_INSTRUCTIONS TO FOLLOW_
All of the data, except its images, should be set down exactly as it appears.

________________________

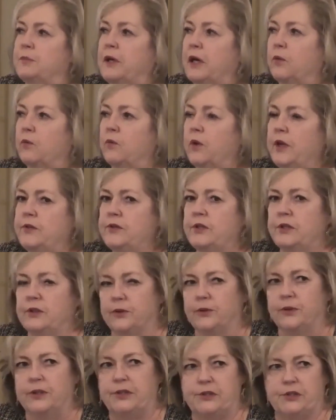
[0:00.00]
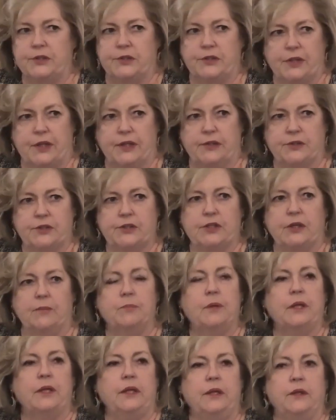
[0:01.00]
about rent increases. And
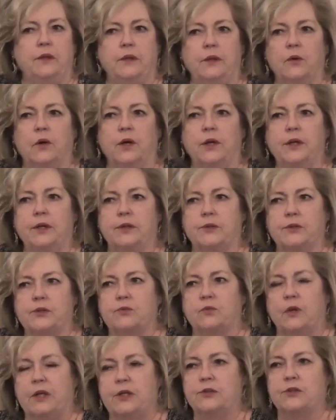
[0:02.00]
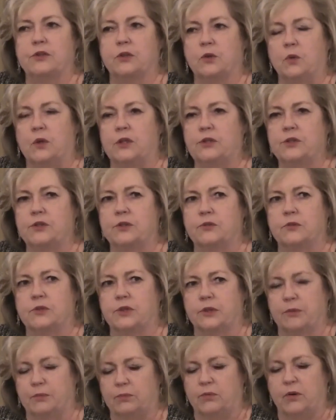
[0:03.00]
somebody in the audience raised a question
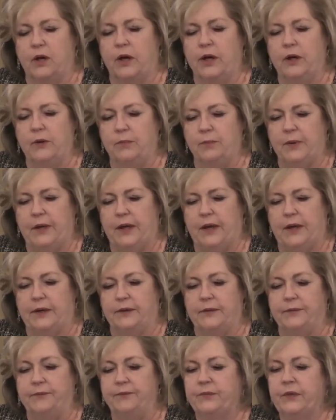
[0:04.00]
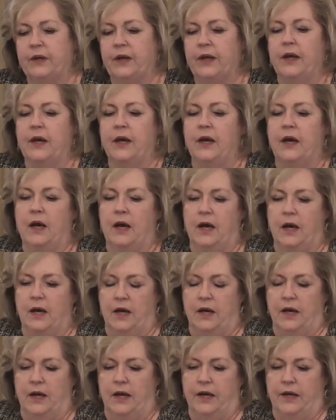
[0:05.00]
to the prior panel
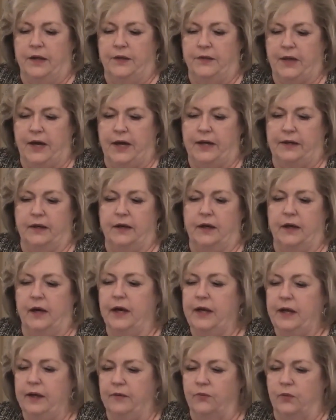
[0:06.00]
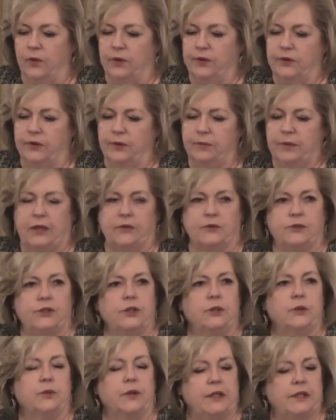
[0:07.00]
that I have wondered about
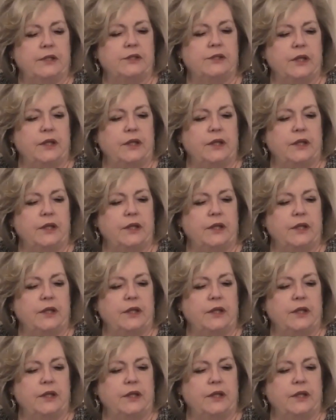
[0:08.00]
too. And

________________________

_PROBLEM SOLUTION_
[0:00.00]
[0:01.00]
about rent increases. And
[0:02.00]
[0:03.00]
somebody in the audience raised a question
[0:04.00]
[0:05.00]
to the prior panel
[0:06.00]
[0:07.00]
that I have wondered about
[0:08.00]
too. And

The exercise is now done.